TASK OBJECTIVE => Although the data holds pictures, return only the lines from the one containing "(257.06 s to 258.06 s)" to the end, exactly, and without them.

EXTRACTED RECORDS: Begin

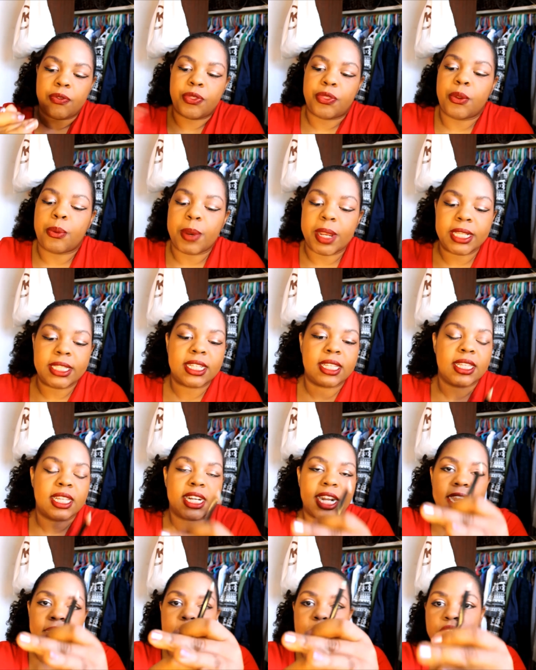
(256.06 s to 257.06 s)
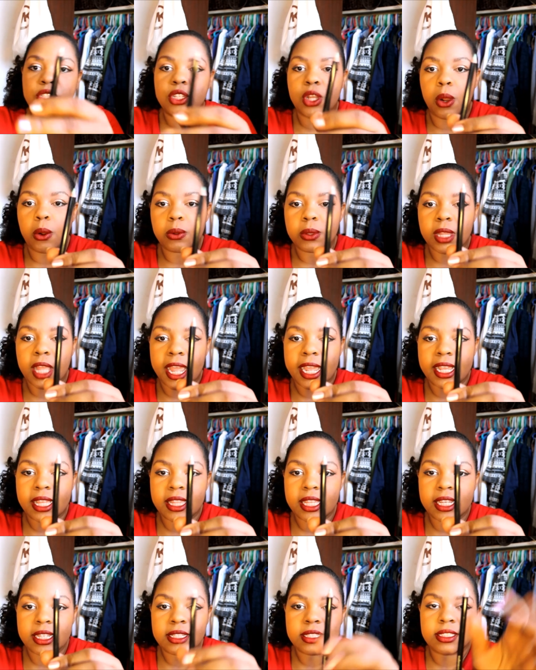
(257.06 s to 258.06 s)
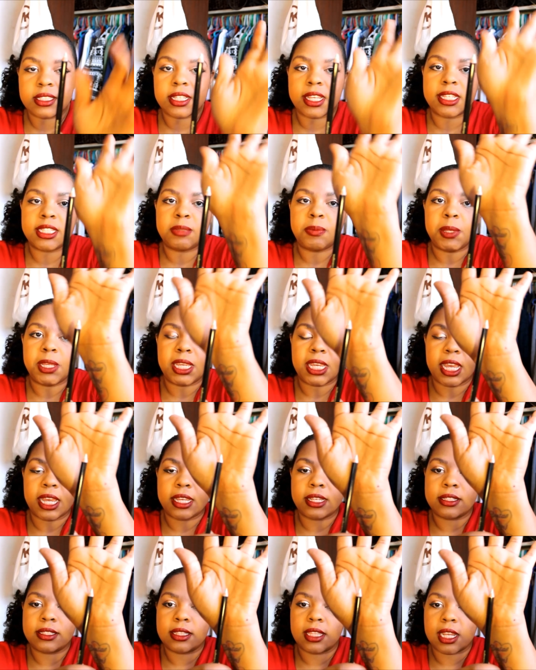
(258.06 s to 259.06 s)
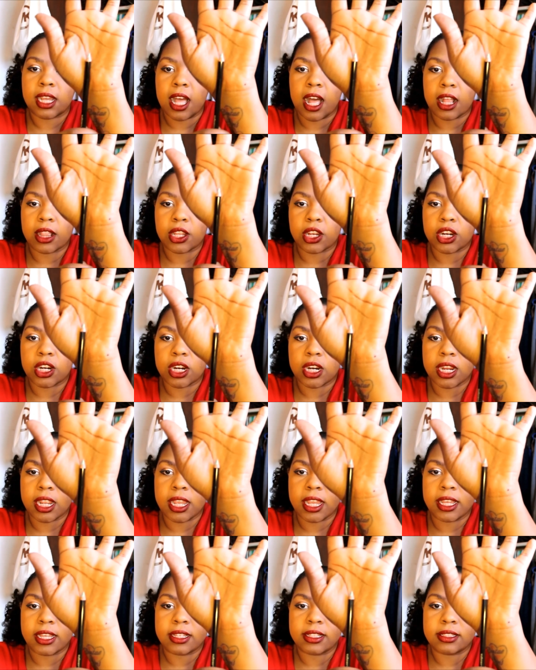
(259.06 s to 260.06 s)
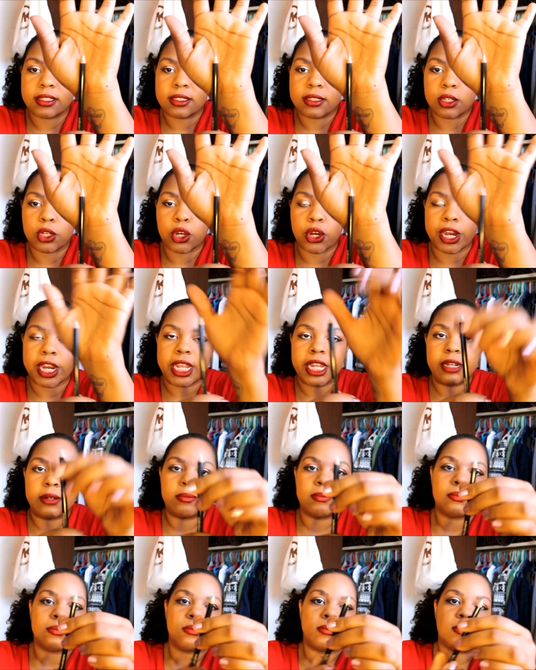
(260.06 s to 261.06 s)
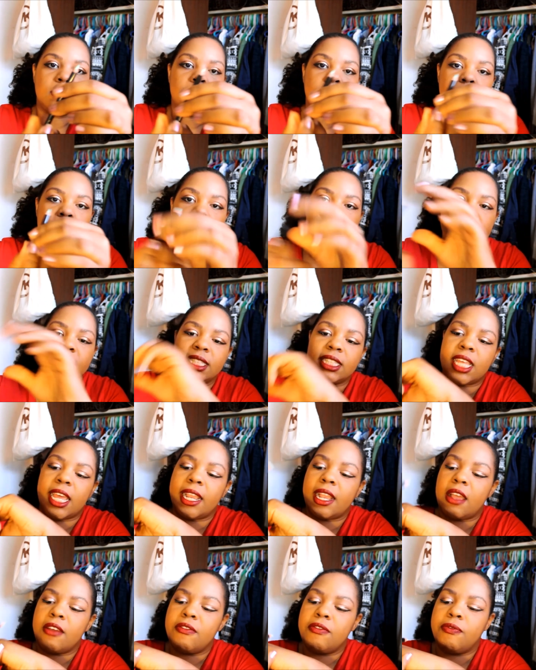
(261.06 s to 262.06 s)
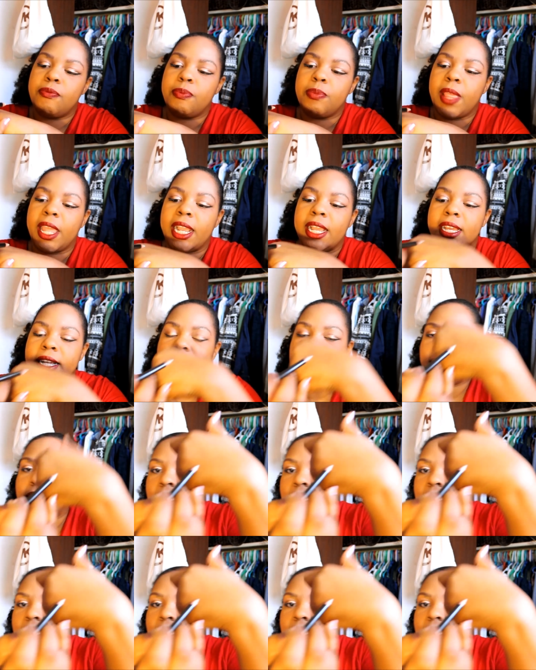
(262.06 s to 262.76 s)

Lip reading: The reason that I don't like this is because the color is green. It's like a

EXTRACTED RECORDS: End

COMPLETED TASK =>
(257.06 s to 258.06 s)
(258.06 s to 259.06 s)
(259.06 s to 260.06 s)
(260.06 s to 261.06 s)
(261.06 s to 262.06 s)
(262.06 s to 262.76 s)

Lip reading: The reason that I don't like this is because the color is green. It's like a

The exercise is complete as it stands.